Big Mac bought trafficked scales from Berete who was now on the run in West Africa. The scales were smuggled out of Nigeria -mainly on boats – and sold on to clients in China. There, they were passed off as Asian pangolin scales, which can be legally used in traditional medicine. Shipments were often paid in cryptocurrency tied to the US dollar.
Another undercover investigator coaxed the gang into incriminating themselves. In a WhatsApp video call he asks what they want to buy. “In Nigeria only pangolin,” Big Mac responds.
Benz said he needed 20 tonnes of scales shipped to Vietnam, complaining that police had seized stock the previous summer. With the evidence mounting, the investigators were closing in.
Last May, the Vietnamese traffickers returned to Africa to buy more wildlife products. From Mozambique, Benz sent video of rhino horn he had earlier hidden in suitcases to smuggle aboard a flight.
Days later the gang arrived in Lagos, Nigeria, with Big Mac boasting in a video that he can “send a container from here”.
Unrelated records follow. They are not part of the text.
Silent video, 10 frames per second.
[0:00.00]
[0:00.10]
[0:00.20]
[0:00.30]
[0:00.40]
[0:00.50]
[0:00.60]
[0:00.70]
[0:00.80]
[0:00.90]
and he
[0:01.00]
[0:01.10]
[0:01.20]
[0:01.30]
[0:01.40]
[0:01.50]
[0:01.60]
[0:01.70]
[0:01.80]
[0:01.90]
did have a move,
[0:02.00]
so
What he didn’t realise is that surveillance teams had been following him since his arrival in the country. The Nigeria Customs Service pounced.
Big Mac was seized in his hotel room with two phones, providing a treasure trove of evidence.
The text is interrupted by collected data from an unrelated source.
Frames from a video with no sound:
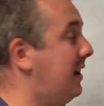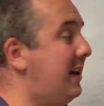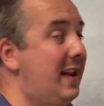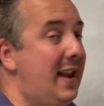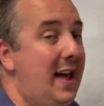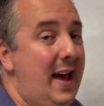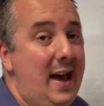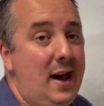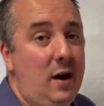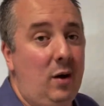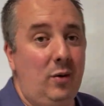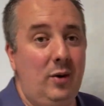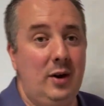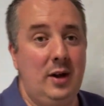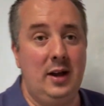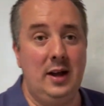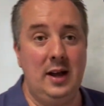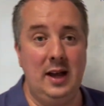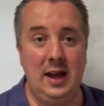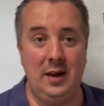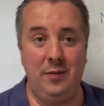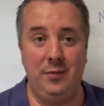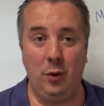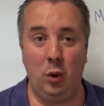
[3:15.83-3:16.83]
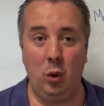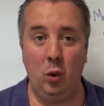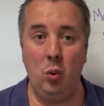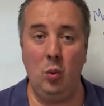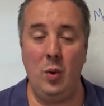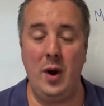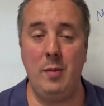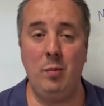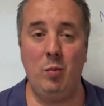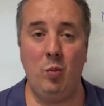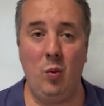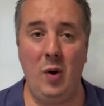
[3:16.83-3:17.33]
Now, if all
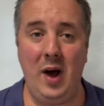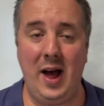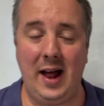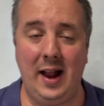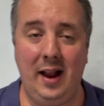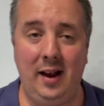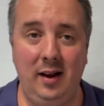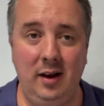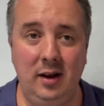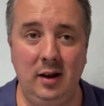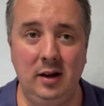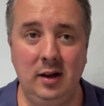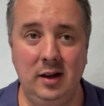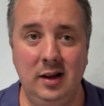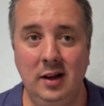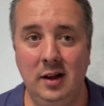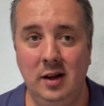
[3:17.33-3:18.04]
went well,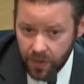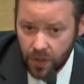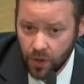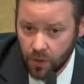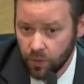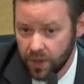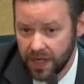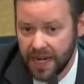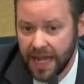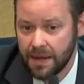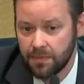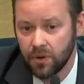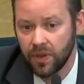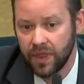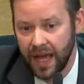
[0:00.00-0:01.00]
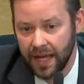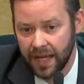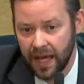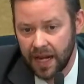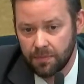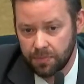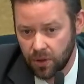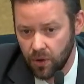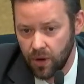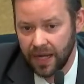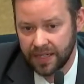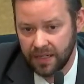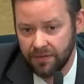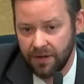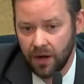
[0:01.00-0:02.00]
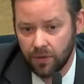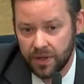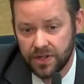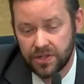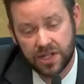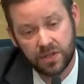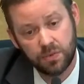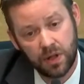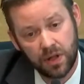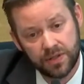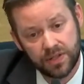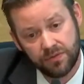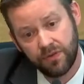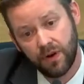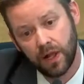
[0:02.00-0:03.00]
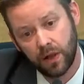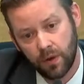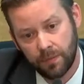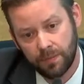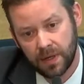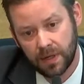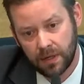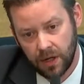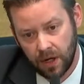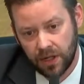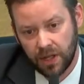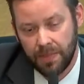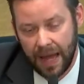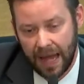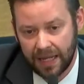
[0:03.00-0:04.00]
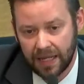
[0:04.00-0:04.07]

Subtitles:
would enable that kind of proactive outreach, as well as the follow-up on the back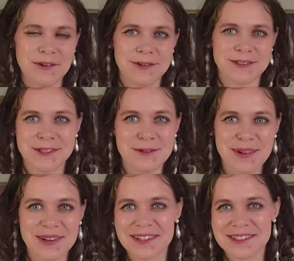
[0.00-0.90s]
oh, you're
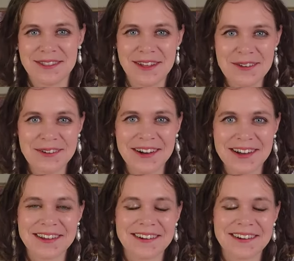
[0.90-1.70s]
stupid because you thought wrong.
“This is a guy who did ledgers for each shipment: profit, loss, who he paid, what purpose, where it went,” says Carmody.
“It’s like you’re reading an accountant’s version of a criminal transaction. This evidence is overwhelming, linking these guys to multiple shipments of rhino horn, ivory and pangolin. Big Mac is a big deal. He’s huge.”
‘Top of the pyramid’
Phan Chi (Big Mac), Phan Quan (Benz) and Duong Thang (Fries) were charged with smuggling and trading in pangolin scales and elephant ivory.
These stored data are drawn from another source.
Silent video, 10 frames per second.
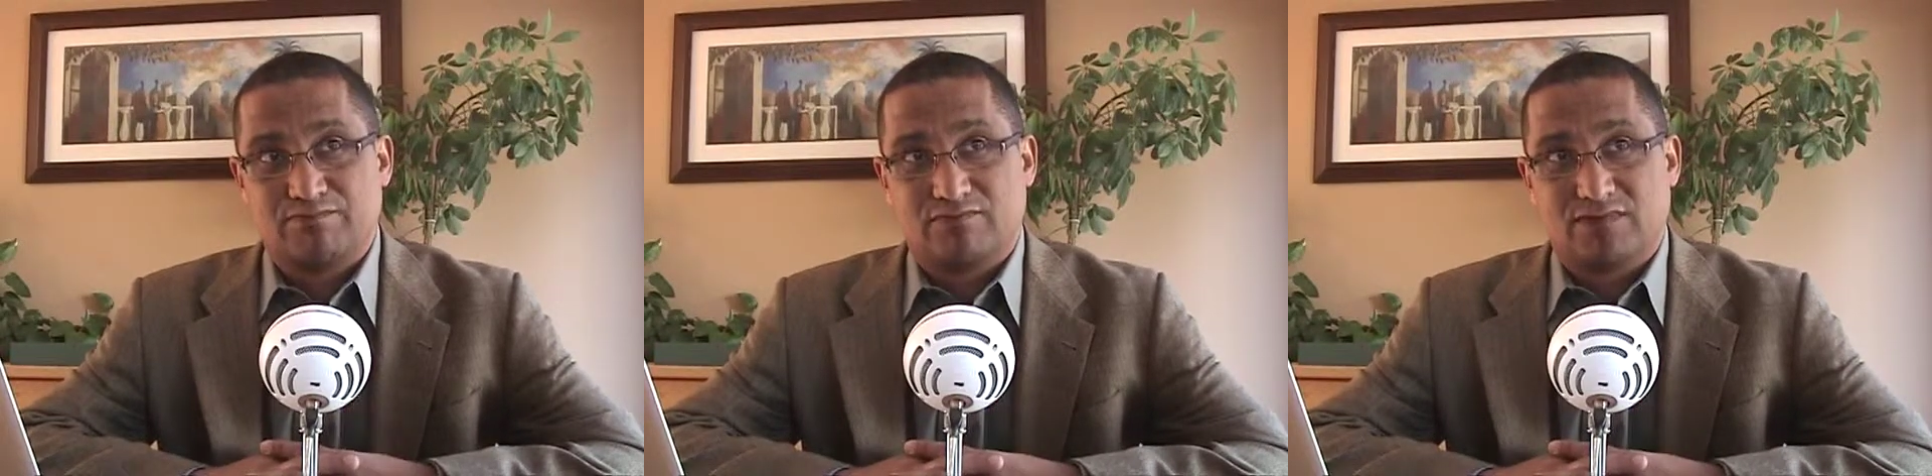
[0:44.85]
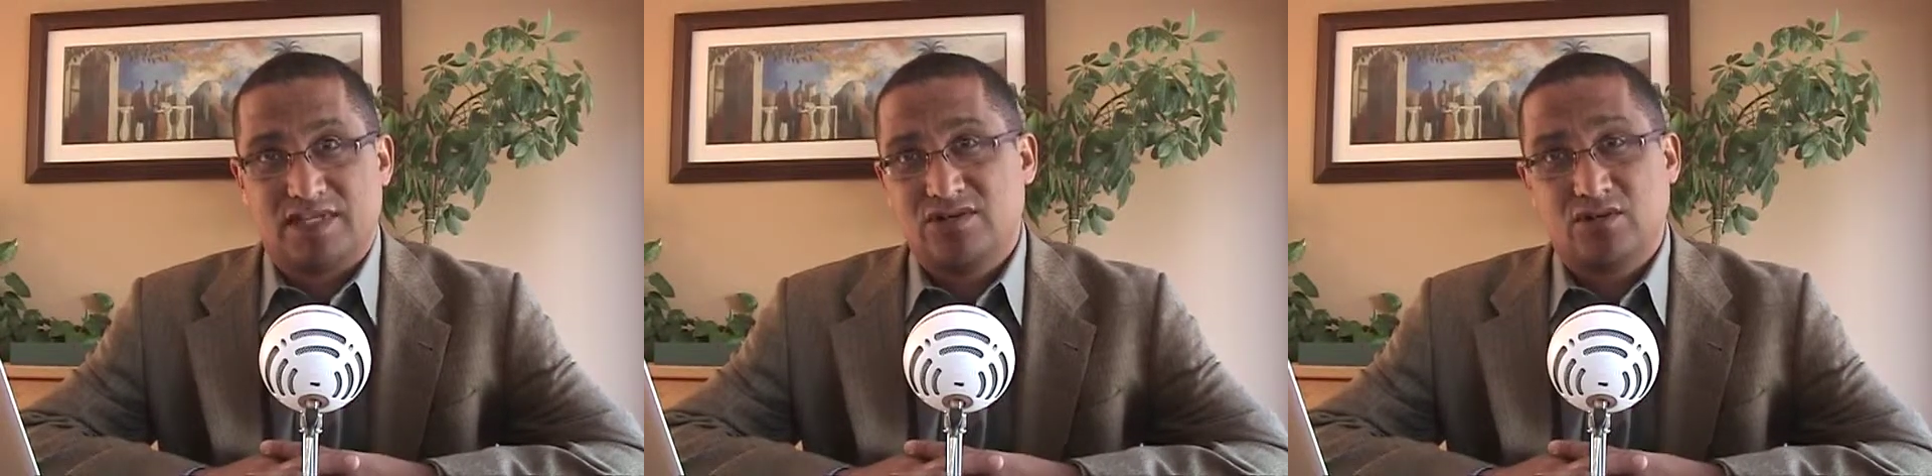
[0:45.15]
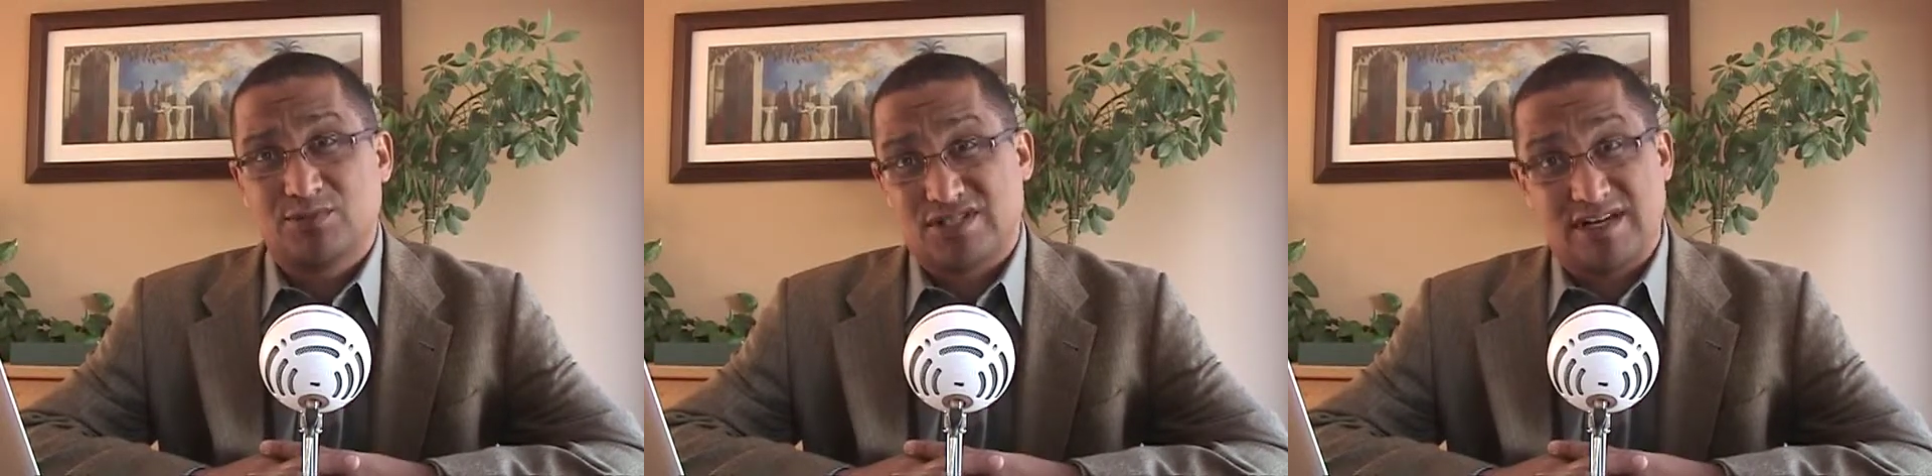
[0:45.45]
then you
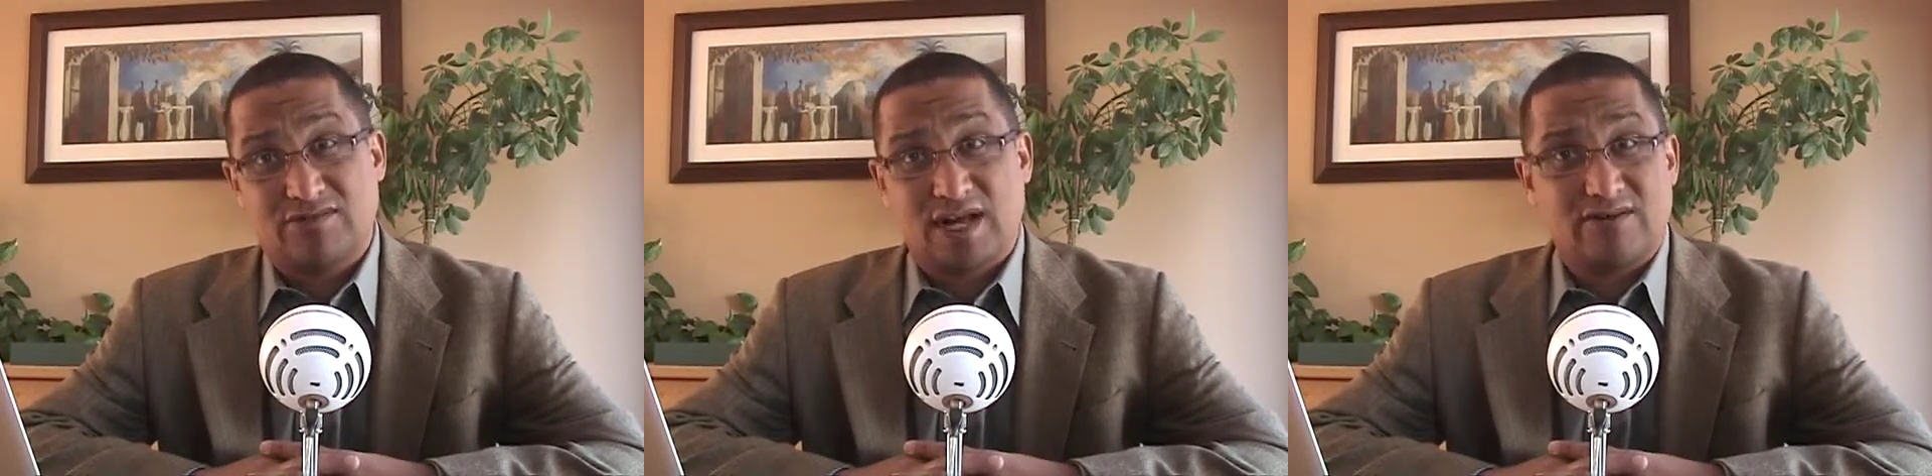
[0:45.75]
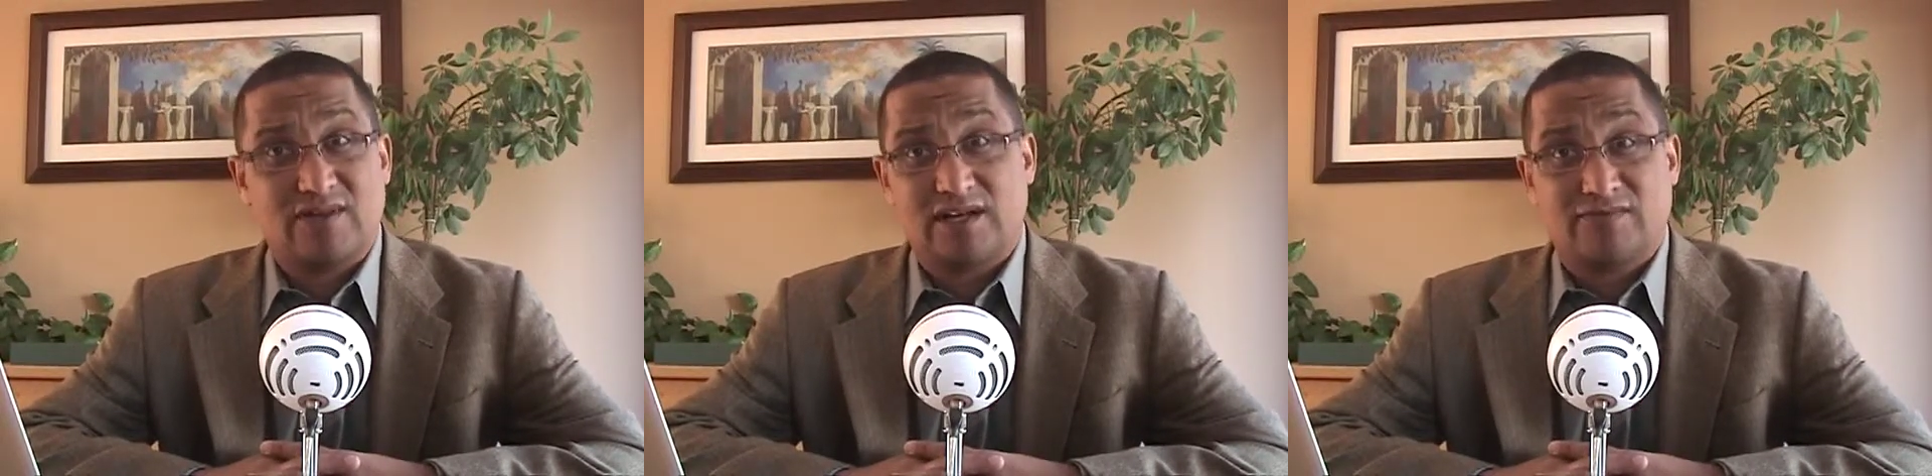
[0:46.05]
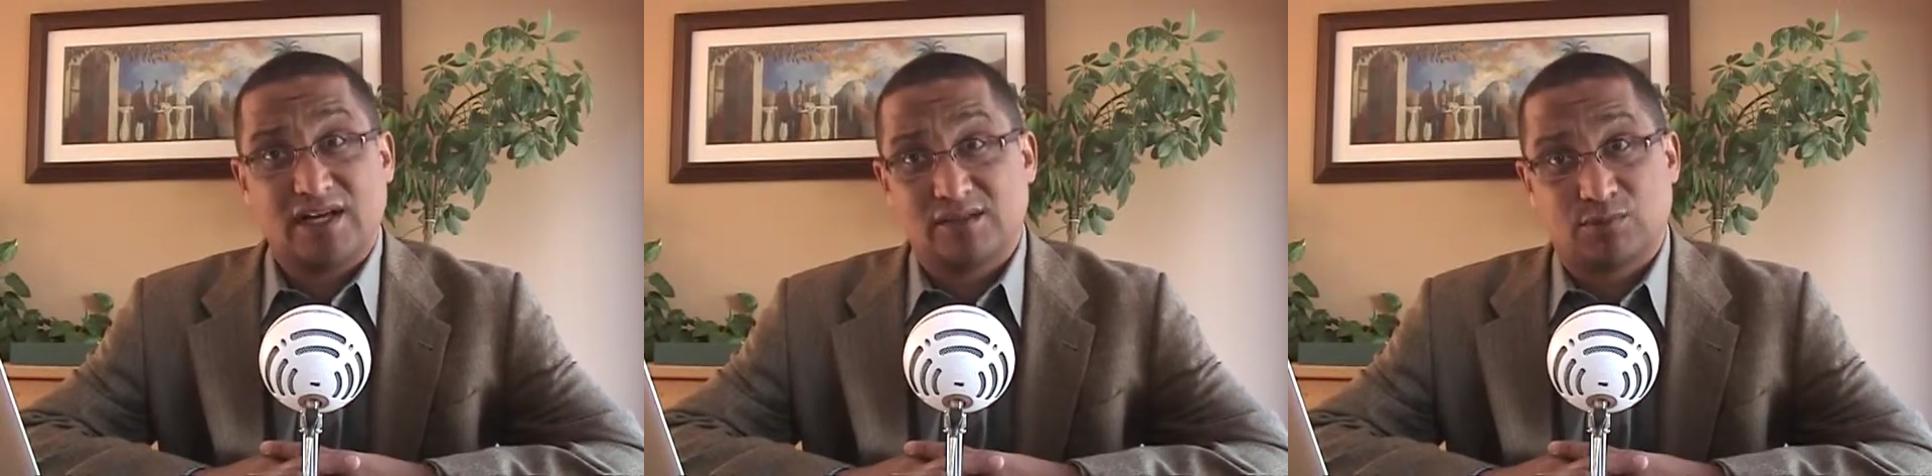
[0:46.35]
almost never have that
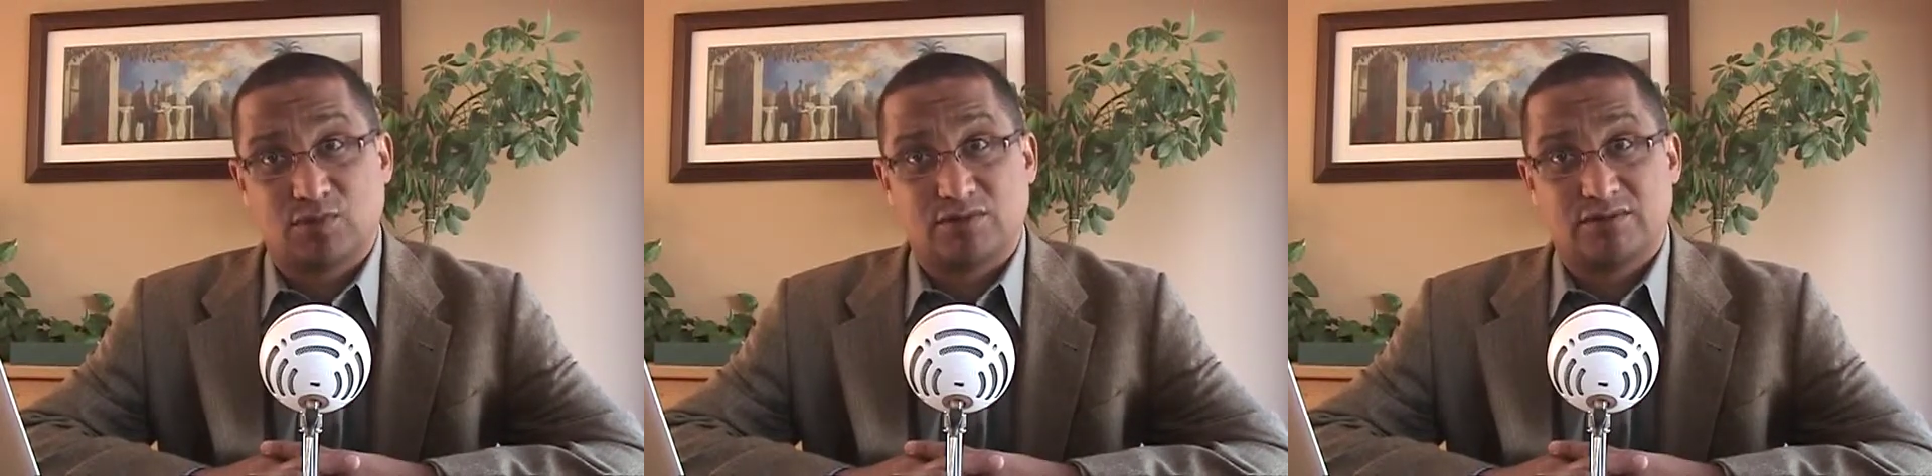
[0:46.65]
available.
Faced with little chance of acquittal, they admitted their guilt on the eve of a trial earlier this month. Morybinet Berete’s brother Mory also pleaded guilty. Other trials will follow.
The four men were sentenced to six years each, avoiding more time behind bars by agreeing to pay fines as part of a plea bargain.
For Steve Carmody, the convictions are ground-breaking. He says until now the focus in Africa has been on big sentences for wildlife poachers. Targeting the key players has been rare: “I can’t underestimate the value of this trial. These guys are the top of the pyramid.”
What about Morybinet Berete, aka Genie, on the run since July 2021 and facing a court order for his arrest?
“I like fishing,” says Carmody. He points to the phones on his desk: “I often throw out a few lines from different phones just to see who bites. Genie keeps biting.”
Soon Carmody, Van and the team hope to reel him in.